On July 31, 1944, Jacques was deported to an as yet unknown destination on Convoy 77, a train with a total of 1,306 people on board. He and his friends were loaded into a cattle car together. Isidore Fischer was the only one who did not travel with them, as he was a doctor and was assigned to take care of some sixty children in a different car.

After three days and three nights, in appalling conditions: one bucket for everyone to relieve themselves, only one small opening to allow in air, nothing to eat or drink and no room to sit down properly, they arrived in Auschwitz in the early hours of the morning. The Germans barked orders at them as soon as the train doors were opened.

Jacques and his friends were young and fit, so were selected to be taken into the camp, while the children, mothers, seniors and anyone in poor health were sent straight to the gas chambers.

Conditions within the camp were horrendous. It was overcrowded, rife with disease and the prisoners were assigned to forced labor. Jacques had to take a disinfectant shower and was shorn, shaved all over and tatooed. He was given old rags to wear. He was assigned to block 28, where he did earthmoving work, first in the “Huya” kommando, then in a “death” kommando called the “Bombonkommando”. Mr. Cohn later wrote that this meant they were less badly treated, as they were left alone during the day with a kapo. Jacques was then assigned to the “Union” kommando, while Mr. Cohn was in a different group, in which he was given enough bread and soup to share a little with Jacques. Nevertheless, Jacques’ health deteriorated, and one of his fellow prisoners, Roland Flascu, reported after the war that the last time he saw Jacques was in September 1944, when he was “in a pitiful state and very depressed”. In mid-October 1944, Jacques was sent to the “infirmary” in the “Revier” in block 21, where he had surgery and was treated for an ear infection until January 12, 1945. He was discharged from the infirmary “in good health”. The Russian army was closing in on Auschwitz, which was subsequently liberated on January 27, and as a result Jacques and some other prisoners were evacuated to the Mauthausen camp. They were transported by train in open cars from January 18 to 24, 1945 and arrived in Mauthausen half frozen.

In Mathausen, Jacques must have been assigned to the kitchen, since he was listed as a “Koch” (cook), from January 24 to February 19. He was then transferred again, to the Solvay labor camp, where he worked at the Ebensee site, digging out underground factories.

Mr. Cohn last saw Jacques on February 12, 1945, and again he later testified to his poor health.
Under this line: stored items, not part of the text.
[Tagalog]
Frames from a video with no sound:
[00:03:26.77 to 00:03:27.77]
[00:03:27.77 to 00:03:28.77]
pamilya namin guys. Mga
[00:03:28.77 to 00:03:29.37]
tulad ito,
Sadly, Jacques died on April 26, 1945, at the age of just 22. As for Mr. Cohn, he was lucky enough to be repatriated on May 20, 1945, along with his fellow prisoners Gilbert Weil, Jacques Lubetzki and Roland Flascu.

 

The war ended on May 8, 1945 and in June, Jacques’ mother sent a letter to General de Gaulle, explaining how upset she was by not knowing what had happened to her son and asking him to intervene so that her request would be dealt with promptly. She carried out all the necessary paperwork in an effort to find out what had happened to her son, but received no confirmation until 1947 and 1948.
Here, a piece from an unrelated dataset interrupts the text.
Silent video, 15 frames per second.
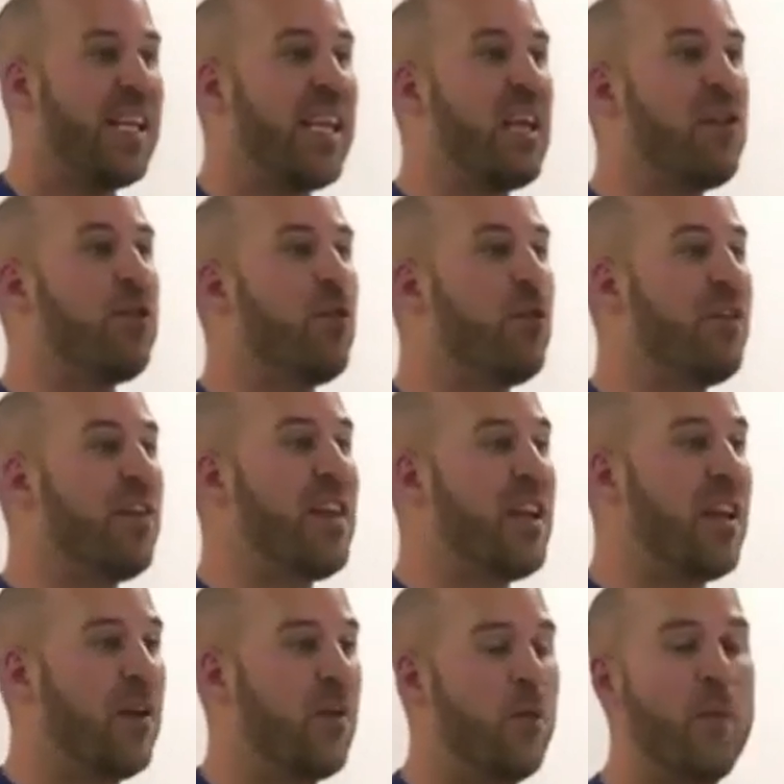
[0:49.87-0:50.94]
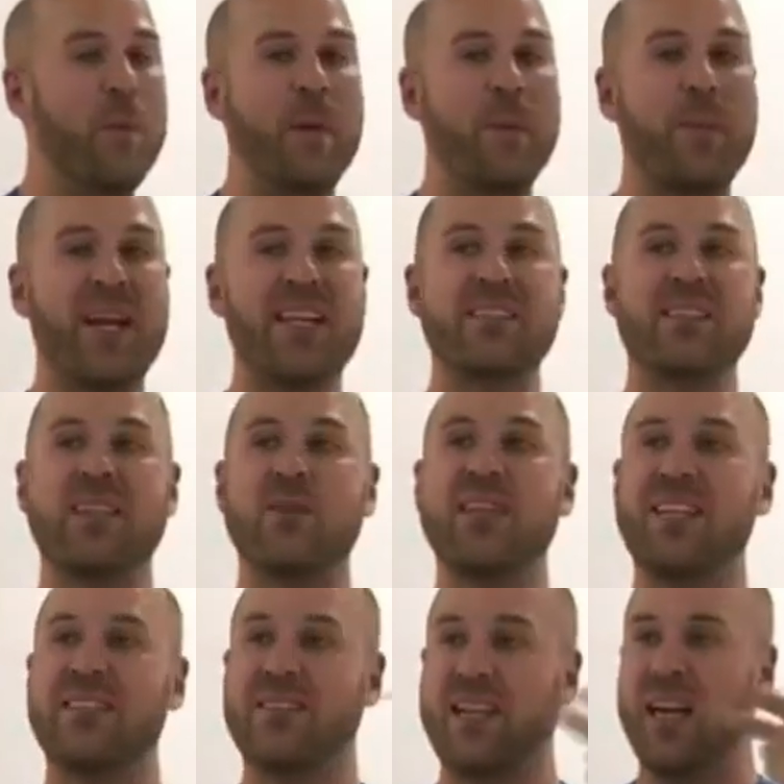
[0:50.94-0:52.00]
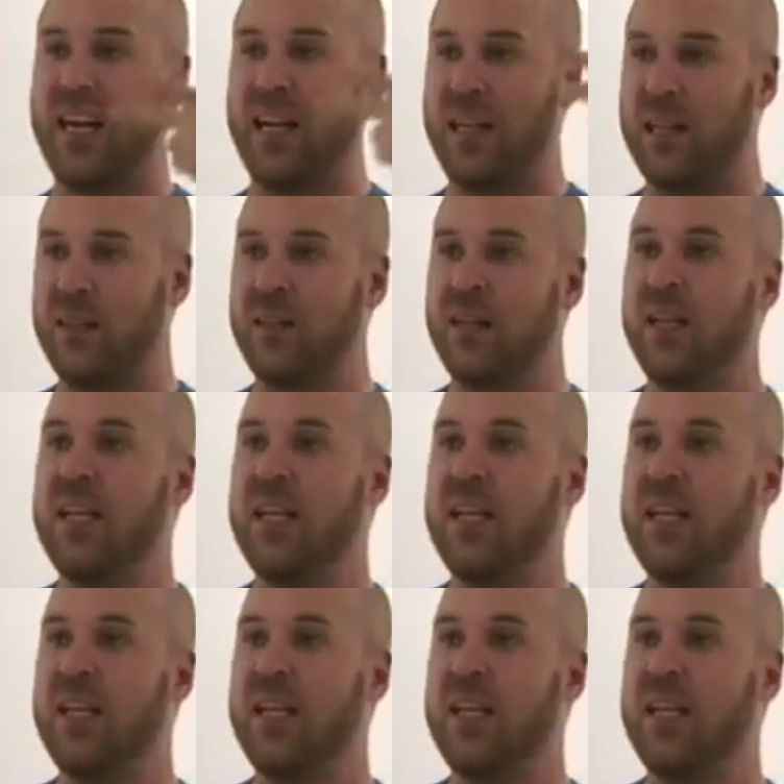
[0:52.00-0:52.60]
que envolvia uma preparação da sala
After the war, Jacques’ father once again took over his butcher’s shop, which is still in business today and trades under the name Label Viande. In a letter sent 8 years after his son’s death, Adrien complained to the Ministry for Deported Persons that they had only passed on information that they had obtained as they went along. We understand that he is still very upset and angry that it took so long to acknowledge that his child had died in the camps.
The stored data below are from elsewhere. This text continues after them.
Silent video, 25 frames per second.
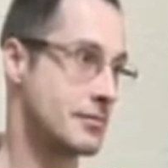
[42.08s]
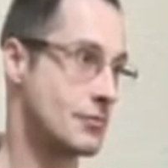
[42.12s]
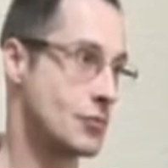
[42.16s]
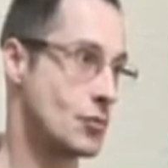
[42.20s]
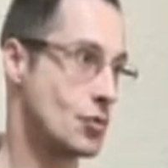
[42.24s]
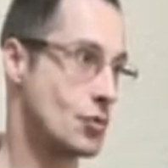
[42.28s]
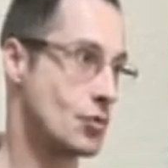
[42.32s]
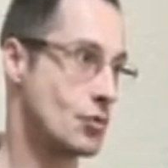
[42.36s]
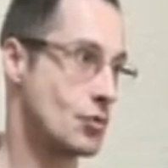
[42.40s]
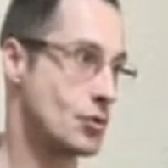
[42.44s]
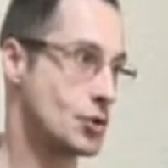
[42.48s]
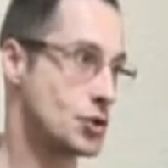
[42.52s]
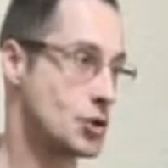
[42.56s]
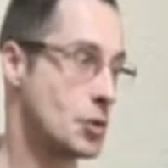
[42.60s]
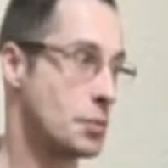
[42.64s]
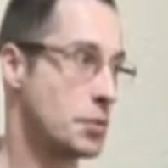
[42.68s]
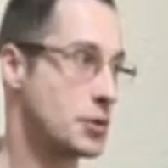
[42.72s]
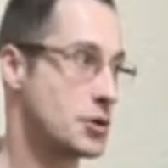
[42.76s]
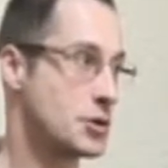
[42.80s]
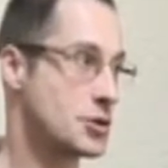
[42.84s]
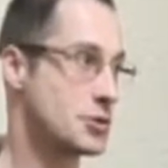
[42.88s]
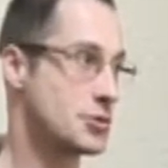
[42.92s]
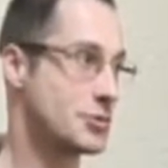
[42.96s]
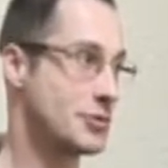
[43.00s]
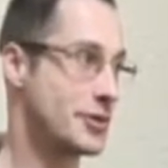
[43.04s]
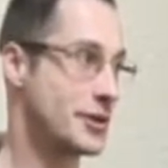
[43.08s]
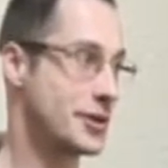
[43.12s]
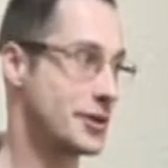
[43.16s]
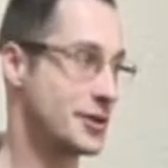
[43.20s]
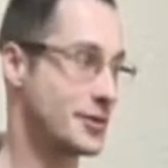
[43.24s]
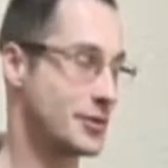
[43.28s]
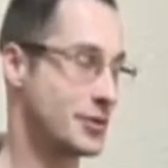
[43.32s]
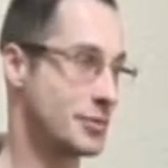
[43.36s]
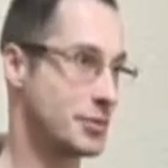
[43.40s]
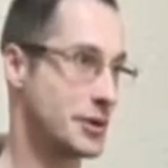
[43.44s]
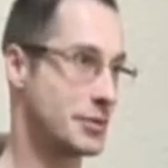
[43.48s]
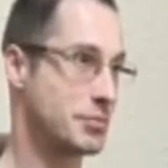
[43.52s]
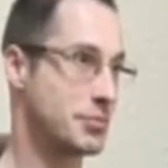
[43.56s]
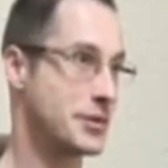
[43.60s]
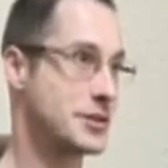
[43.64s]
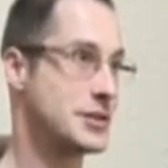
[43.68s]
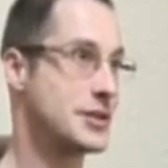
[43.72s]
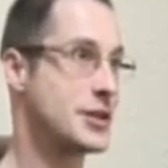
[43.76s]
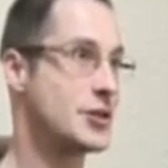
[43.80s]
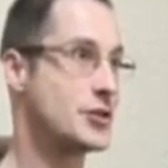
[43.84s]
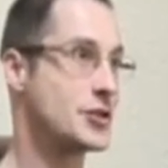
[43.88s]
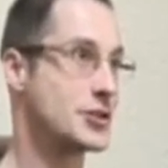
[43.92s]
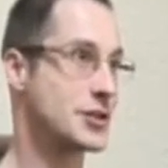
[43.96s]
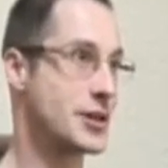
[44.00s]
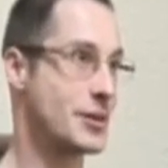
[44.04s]
Ну, что подразумеваете вы под
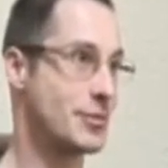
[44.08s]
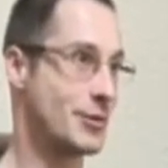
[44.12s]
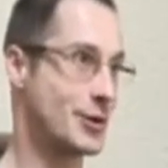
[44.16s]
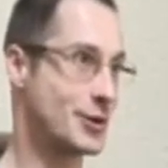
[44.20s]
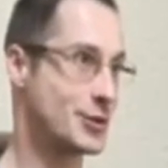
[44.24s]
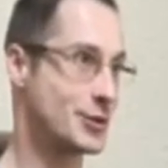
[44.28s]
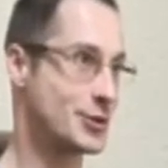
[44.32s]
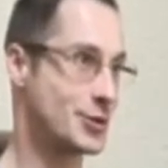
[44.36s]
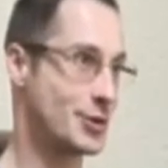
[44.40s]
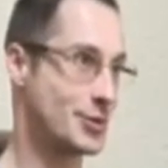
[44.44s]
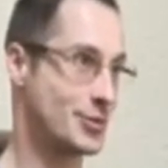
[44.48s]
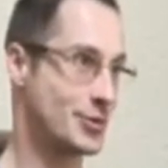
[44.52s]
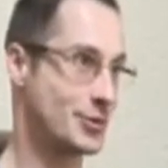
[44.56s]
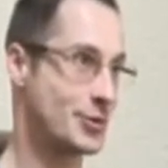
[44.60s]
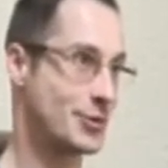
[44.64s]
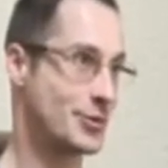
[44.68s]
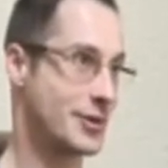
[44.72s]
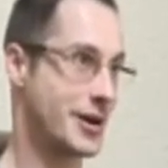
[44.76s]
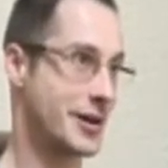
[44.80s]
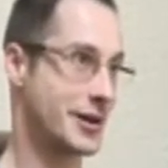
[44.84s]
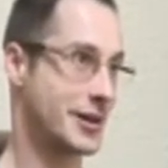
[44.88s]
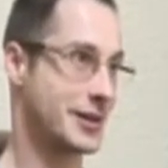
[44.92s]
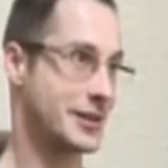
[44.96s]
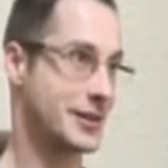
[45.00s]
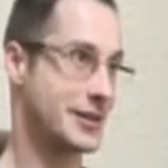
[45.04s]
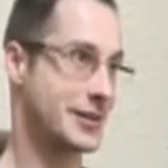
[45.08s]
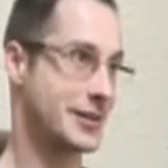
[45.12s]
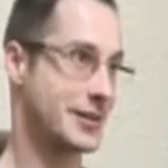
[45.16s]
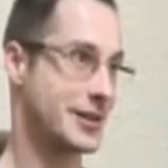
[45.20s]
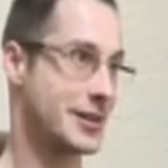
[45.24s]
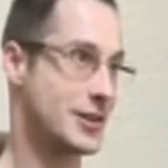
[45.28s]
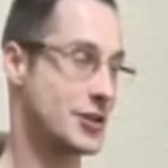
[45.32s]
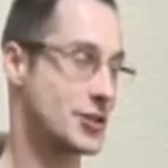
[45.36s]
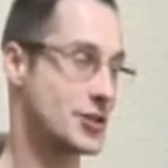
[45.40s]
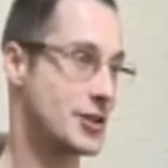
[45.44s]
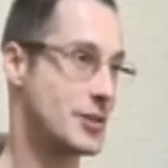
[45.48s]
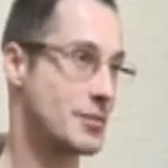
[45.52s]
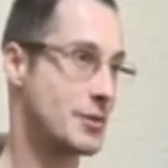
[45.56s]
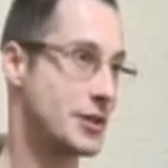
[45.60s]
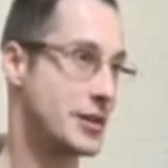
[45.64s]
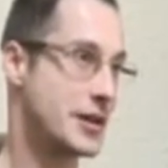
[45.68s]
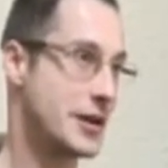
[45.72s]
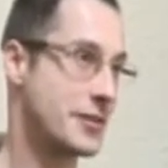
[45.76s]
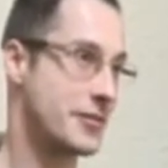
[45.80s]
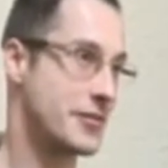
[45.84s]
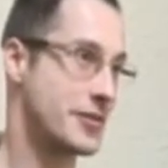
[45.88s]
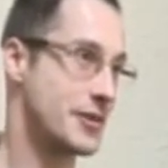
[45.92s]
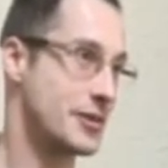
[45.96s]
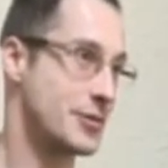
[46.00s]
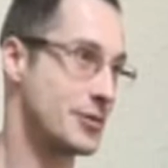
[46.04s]
пластическим лицом? Ну, как это, конечно,
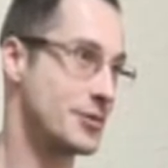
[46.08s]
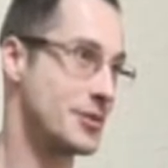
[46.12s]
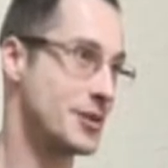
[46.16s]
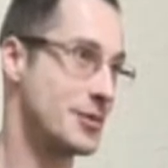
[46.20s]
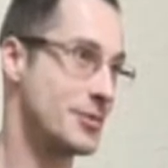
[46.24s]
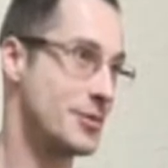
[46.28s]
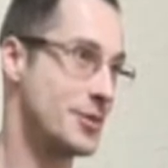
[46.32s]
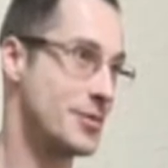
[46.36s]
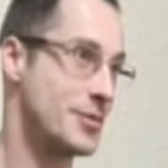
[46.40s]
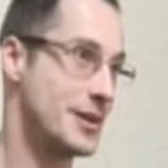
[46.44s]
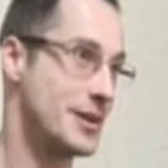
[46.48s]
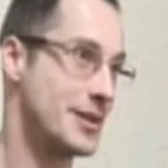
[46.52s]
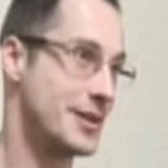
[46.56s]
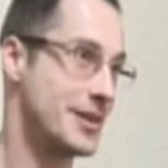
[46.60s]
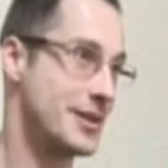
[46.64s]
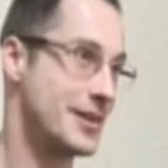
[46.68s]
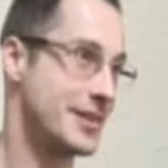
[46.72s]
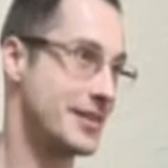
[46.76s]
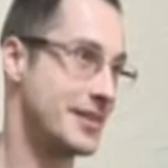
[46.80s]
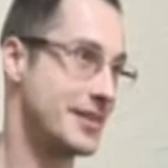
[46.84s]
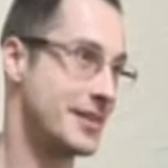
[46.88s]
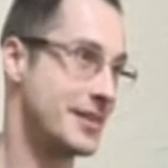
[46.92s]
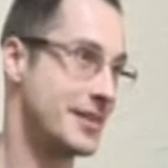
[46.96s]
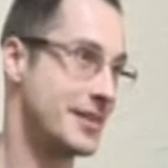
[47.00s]
метафора, но тем не менее.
On the French death register website, we found a Pierre Berr who was born in Boulogne-sur-Mer on December 12, 1921, and who may have been Jacques’ brother. He died on April 4, 1977 at the age of 77. However, the site lists a number of births with the name Berr in Boulogne-sur-Mer, so was this someone from the same family, or just with the same name?

We believe that remembering Jacques Berr and the other victims of the Holocaust is an important way of keeping their memory alive and of paying tribute to their lives that were so tragically cut short. We should learn from history to ensure that such events never happen again. This is what the French concept of “duty to remember” really means.